**PROBLEM TO SOLVE**: When you copy the entries, match them exactly and omit the pictures.

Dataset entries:
==================================================

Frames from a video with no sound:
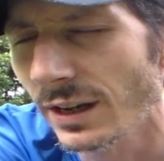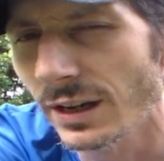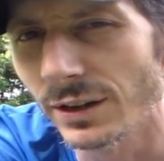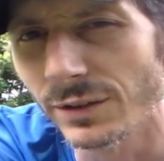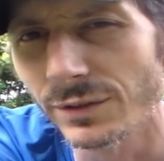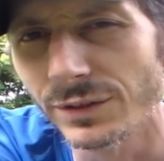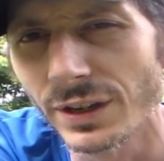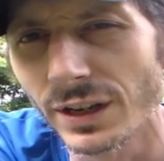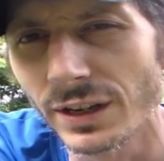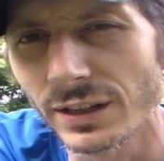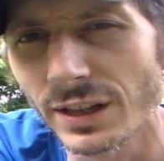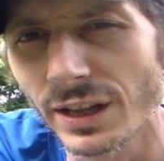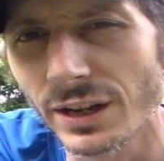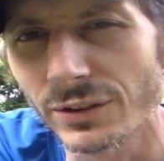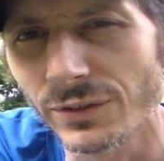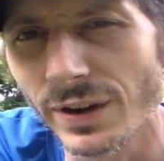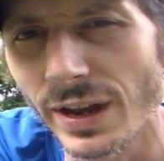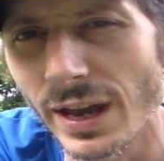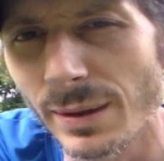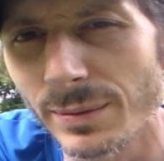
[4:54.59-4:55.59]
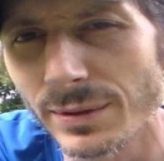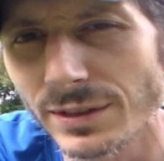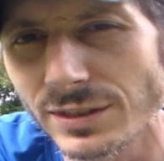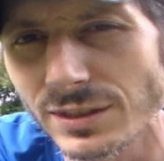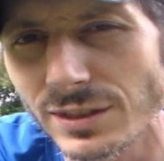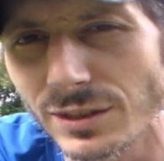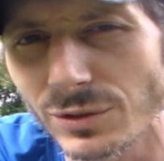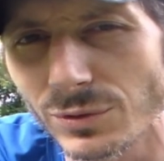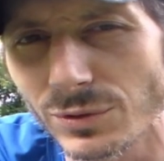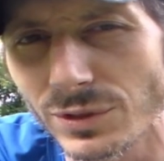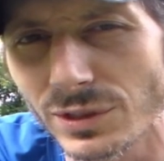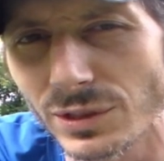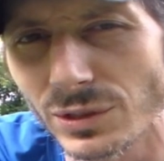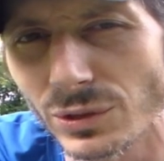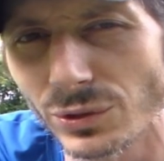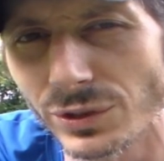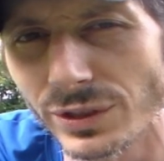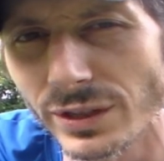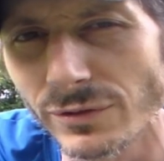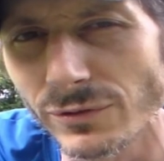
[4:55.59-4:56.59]
I've done a lot of rabbits. This was a
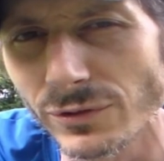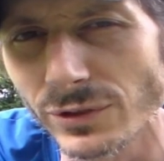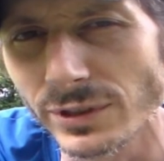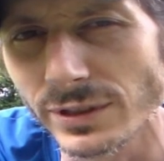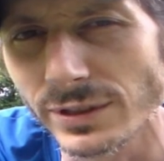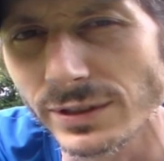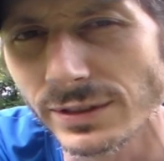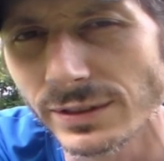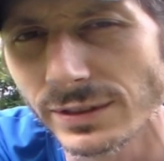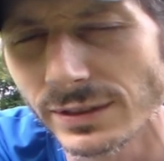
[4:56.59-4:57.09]
little different.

==================================================

**WRITTEN ANSWER**:
Frames from a video with no sound:
[4:54.59-4:55.59]
[4:55.59-4:56.59]
I've done a lot of rabbits. This was a
[4:56.59-4:57.09]
little different.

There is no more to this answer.